New Conversations – A Policy Brief

Students at the Saint Columbkille Partnership School in Brighton, MA.

 

We think it’s a new moment — and it’s full of new conversations.

Science is increasingly talking about how and why connecting kids to the right services helps them succeed.

We explore this conversation in more depth in our new policy brief, “Principles of Effective Practice for Integrated Student Support.”

We’ve known for decades that what happens to children outside school can help or hurt how well they do inside school. What’s new is that we’re talking about the complexities science has found. We know, for example, that:

• Every child is unique and that children’s development happens across a range of domains — academic, social-emotional, and health — and in a range of settings that include home, school, and communities.

• Strengths and risks act together. As we say in the policy brief, “There is a delicate dialogue between risks and strengths, where a child’s protective resources such as positive relationships, talents or interests may or may not help to mitigate the impacts of risk factors like deprivation, abuse, or anxiety,” and

• Development occurs over time and it can be disrupted by chronic adversity and trauma, also known as toxic stress. Development can also be helped by effective interventions that help a child get back on track.

These insights led City Connects to test our practices, and what we’re seeing is backed up by the evidence. We’ve found that:

• “Students attending City Connects elementary schools demonstrated improved effort, behavior, attendance and grades. When followed into 8th grade, they close half of the achievement gap in English and two-thirds of the achievement gap in math relative to the Massachusetts state average.”

• By 12th grade, high school dropout rates are cut nearly in half; and immigrants and English Language Learners also experience significant benefits.

• Economists at Columbia University “find that the cost of resource coordination and assignment produces $11 in benefits for every $1 in costs, and when the costs of all services – provided across area schools, nonprofits, government agencies, and programs – are included, the return on investment is $3 for every $1 invested.”

By applying scientific insights to effective practices, we’ve learned the four C’s: student support should be customized, comprehensive, coordinated, and continuous.

That’s why, each fall, “every teacher in a City Connects school has a one-hour conversation with a Master’s-level City Connects Coordinator, usually a social worker or school counselor, to discuss every child in their class.”

The Coordinator assesses each child’s challenges “on a continuum ranging from ‘no risk’ to ‘severe risk,’” and based on teachers’ feedback and consultations with family and school staff, every child receives an individualized support plan.

To meet children’s needs, “City Connects establishes partnerships with community providers in order to access resources outside of the four walls of the school.

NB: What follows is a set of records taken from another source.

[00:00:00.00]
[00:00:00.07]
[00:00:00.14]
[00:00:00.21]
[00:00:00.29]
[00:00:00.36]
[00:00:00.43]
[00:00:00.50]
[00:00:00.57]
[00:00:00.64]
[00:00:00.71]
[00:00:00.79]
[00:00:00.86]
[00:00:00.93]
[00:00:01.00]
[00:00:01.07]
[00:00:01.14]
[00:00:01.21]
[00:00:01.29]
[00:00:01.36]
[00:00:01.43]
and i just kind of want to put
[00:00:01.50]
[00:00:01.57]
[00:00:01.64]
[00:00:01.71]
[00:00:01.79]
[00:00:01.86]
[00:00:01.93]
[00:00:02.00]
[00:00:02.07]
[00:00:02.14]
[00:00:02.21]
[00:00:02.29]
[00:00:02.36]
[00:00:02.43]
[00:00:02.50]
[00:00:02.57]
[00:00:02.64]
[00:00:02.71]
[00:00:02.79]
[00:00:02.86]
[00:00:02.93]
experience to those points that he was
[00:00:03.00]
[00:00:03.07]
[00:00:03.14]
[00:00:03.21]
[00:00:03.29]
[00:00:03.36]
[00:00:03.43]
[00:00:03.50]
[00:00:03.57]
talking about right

These partnerships collectively provide a range of prevention, early intervention, crisis intervention, and enrichment services.”

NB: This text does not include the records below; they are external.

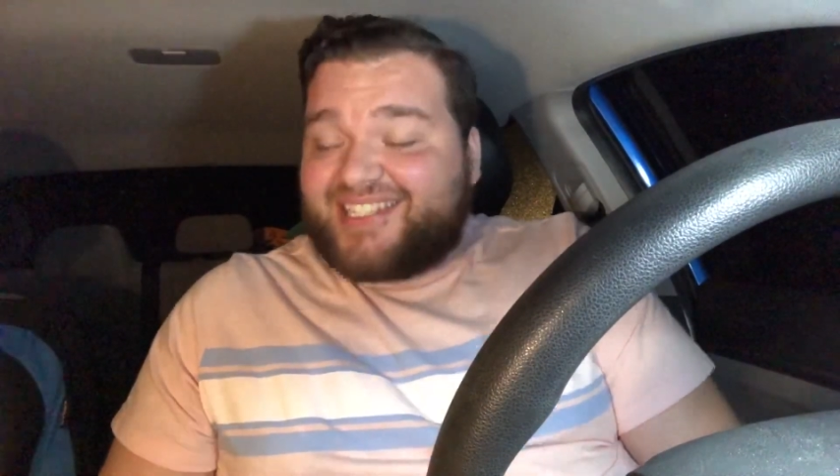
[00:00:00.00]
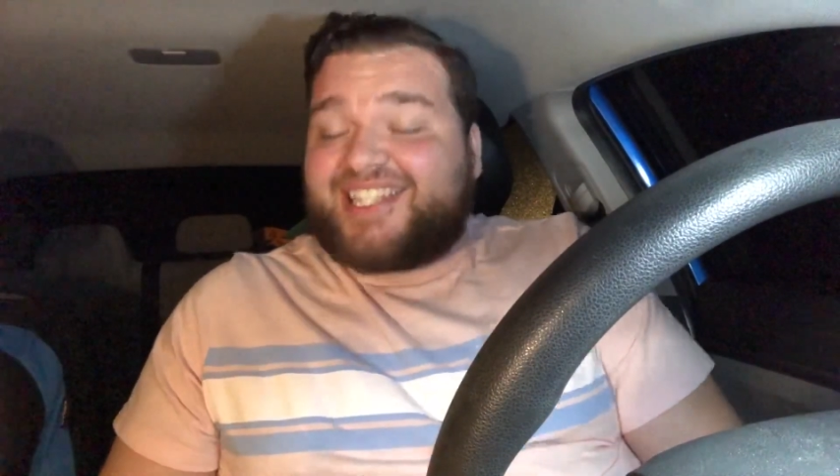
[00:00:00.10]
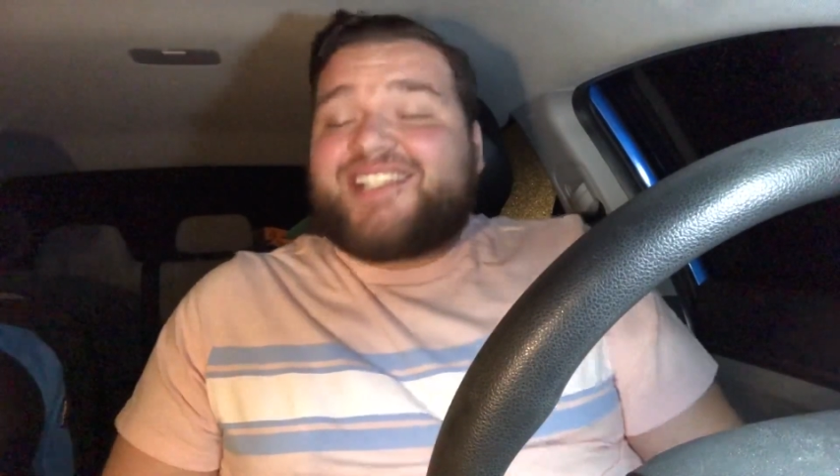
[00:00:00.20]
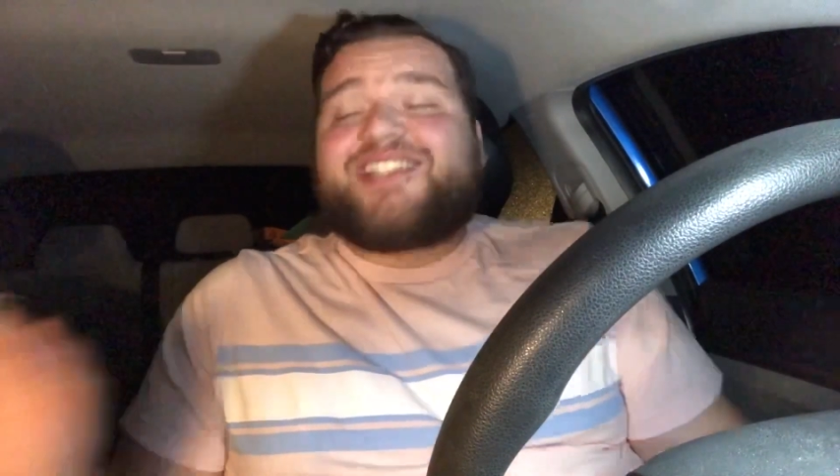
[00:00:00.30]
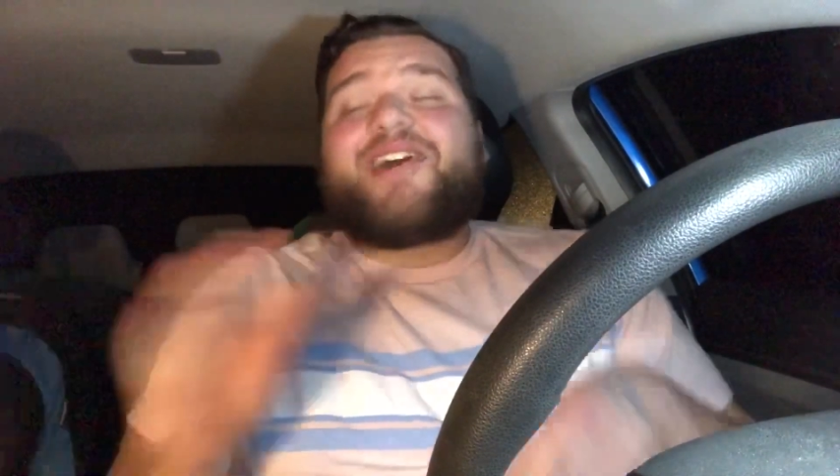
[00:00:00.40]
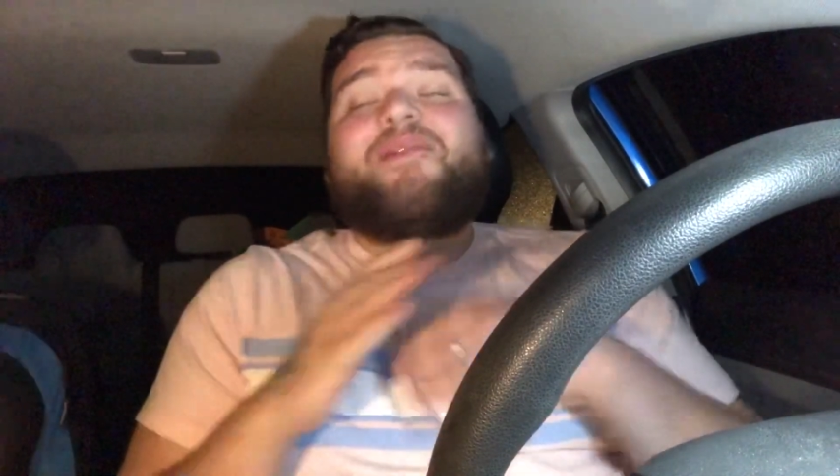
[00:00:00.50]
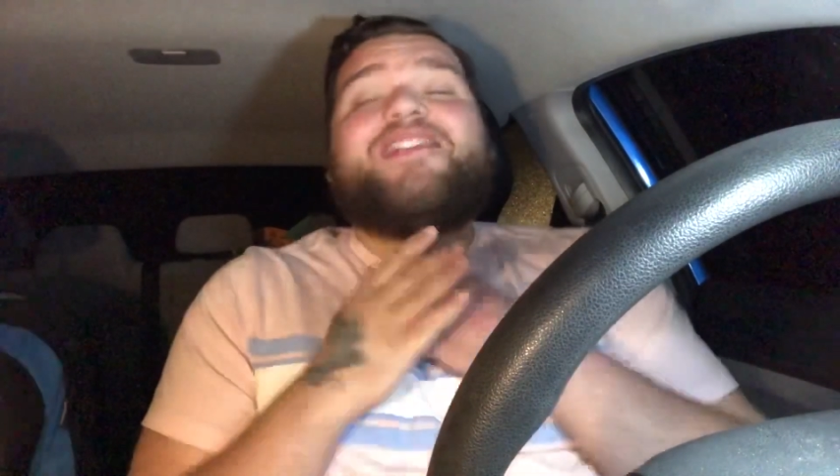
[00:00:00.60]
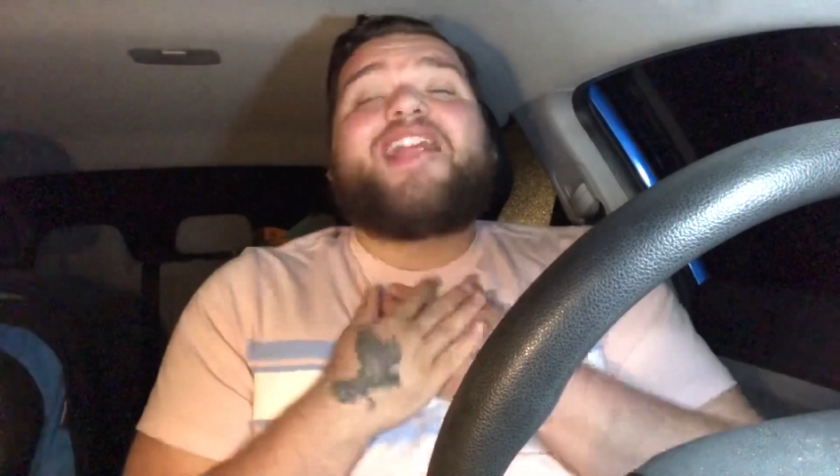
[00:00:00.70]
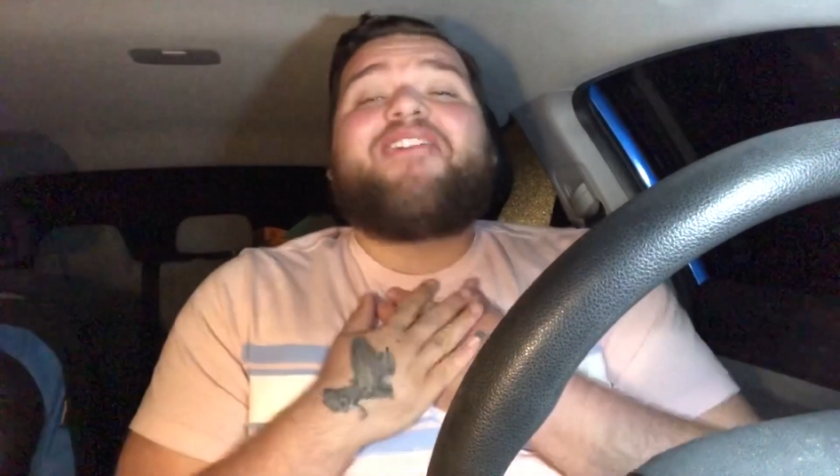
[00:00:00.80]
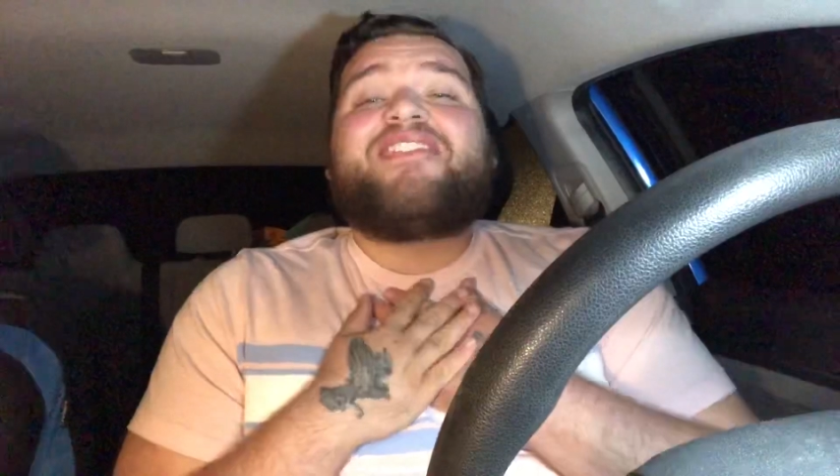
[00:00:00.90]
She's so
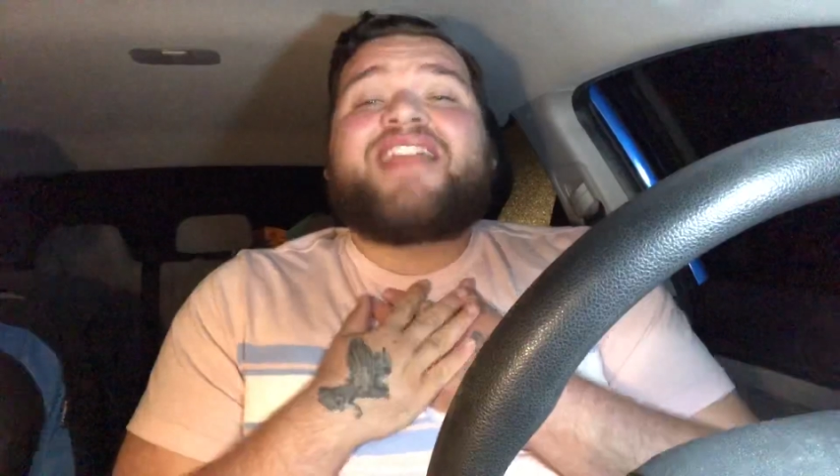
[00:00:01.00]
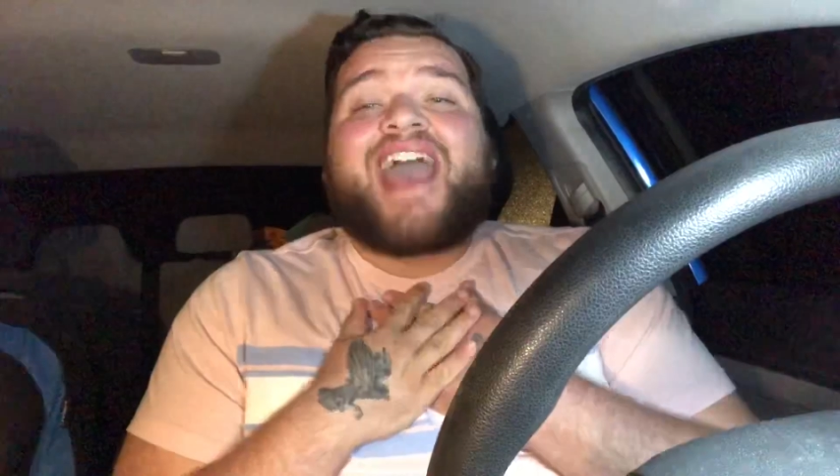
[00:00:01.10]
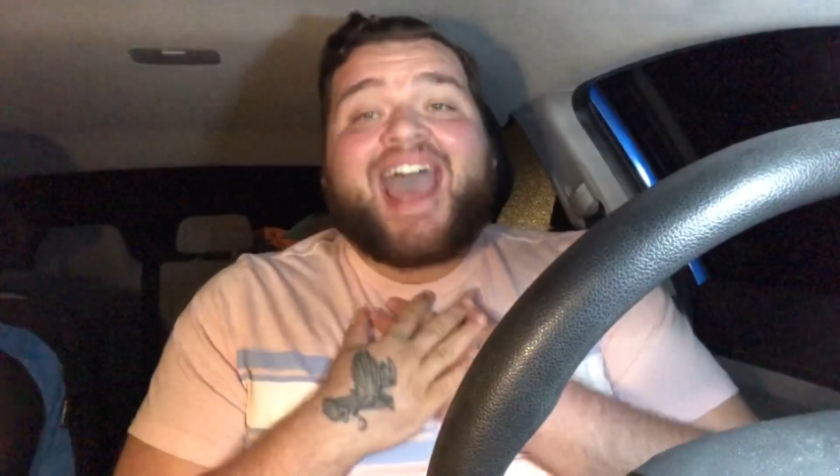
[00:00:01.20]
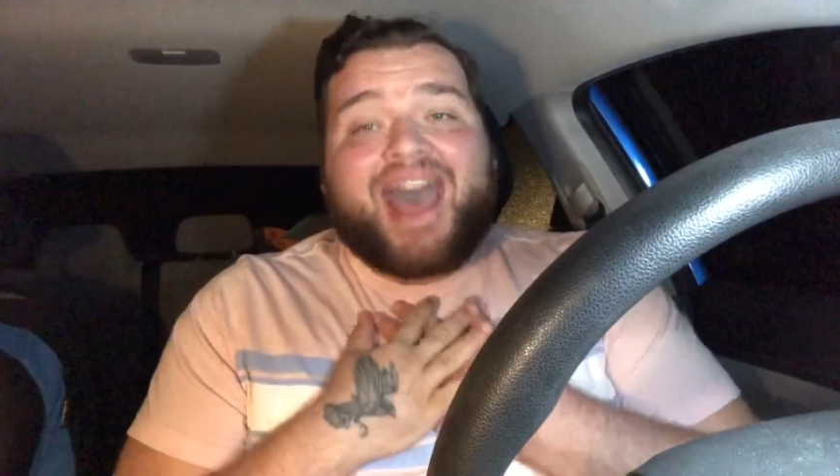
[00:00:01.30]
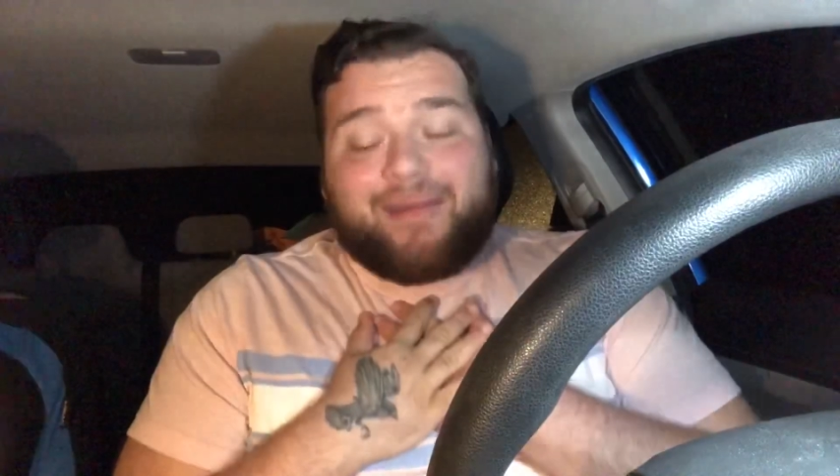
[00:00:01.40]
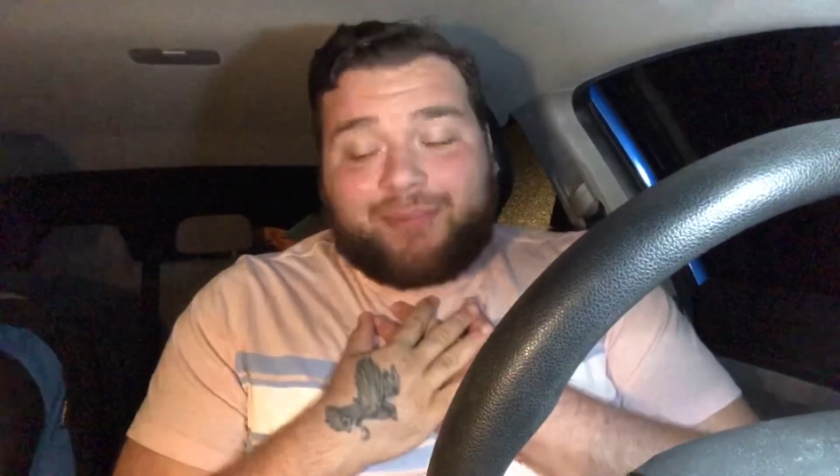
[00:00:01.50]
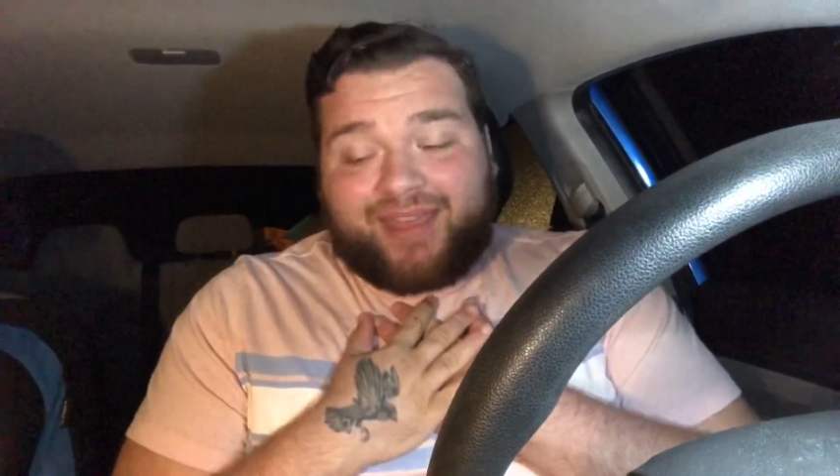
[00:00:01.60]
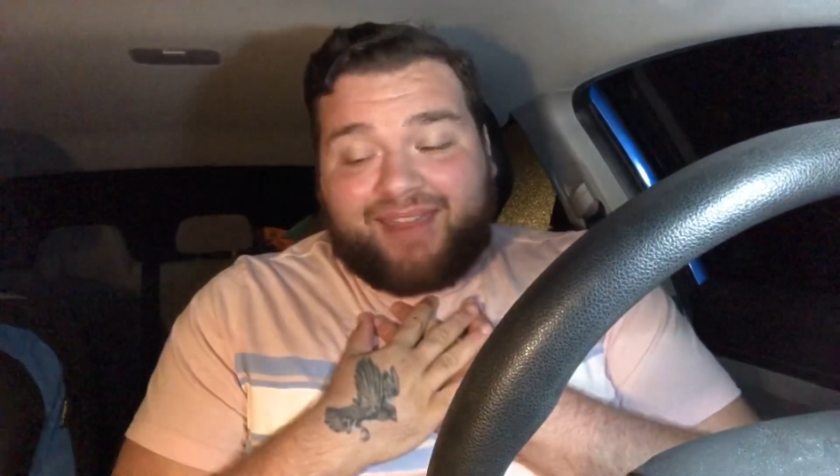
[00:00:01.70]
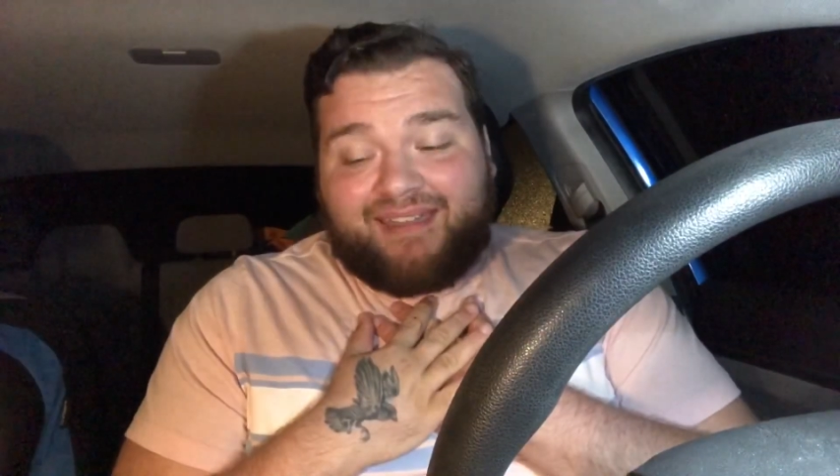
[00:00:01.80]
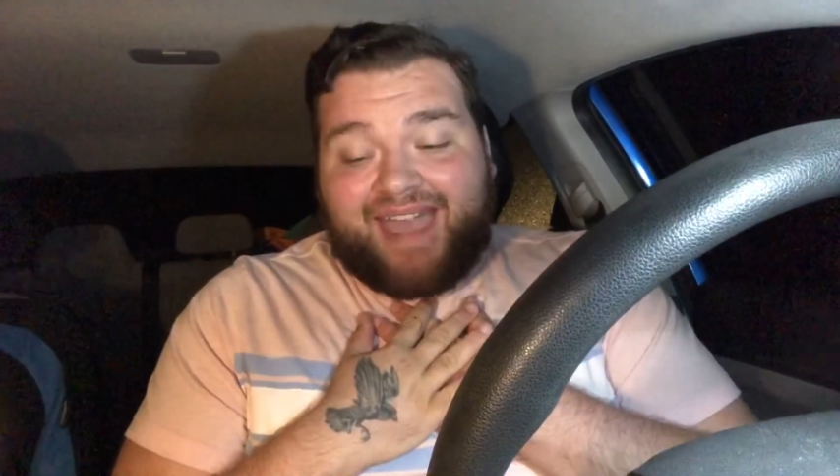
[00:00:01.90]
in love and
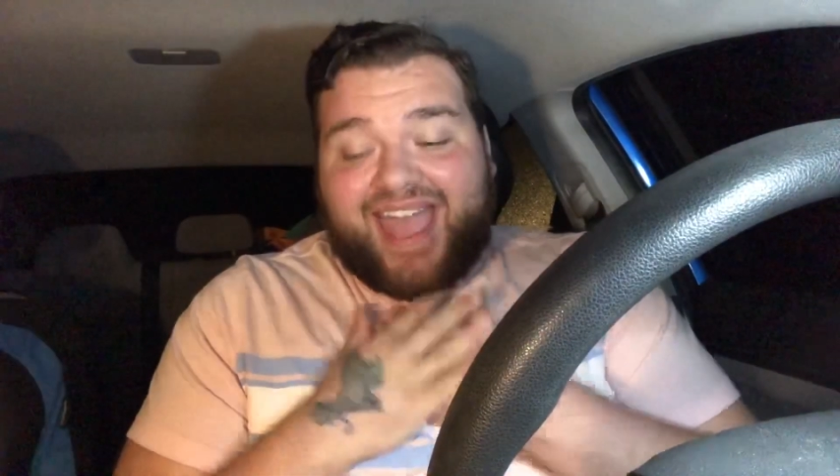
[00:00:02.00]
happy,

Continuity is the C that holds all these elements together because City Connects stays with children as they — and their circumstances — change over time.

Take the case of a child riding a school bus who was teased for living in a homeless shelter. When that child got off the bus crying, a City Connects coordinator stepped in. The coordinator stayed in close touch with the child, reached out to the child’s mother, and helped the family get needed food, clothes, and shoes.

Sustained support is crucial. That’s why City Connects isn’t just crisis intervention. It’s a system of “baked in” support that stabilizes children’s lives so they can succeed in school.

This system responds repeatedly, in methodical ways to every child in schools that City Connects serves. This allows the school and surrounding community to drive the right resources to the right child at the right time, over an extended period of time.

These principles of effective practice and the outcomes they produce are inspiring. They’re generating more and more excitement about how science, practice, and research can explain what it takes to help all children succeed.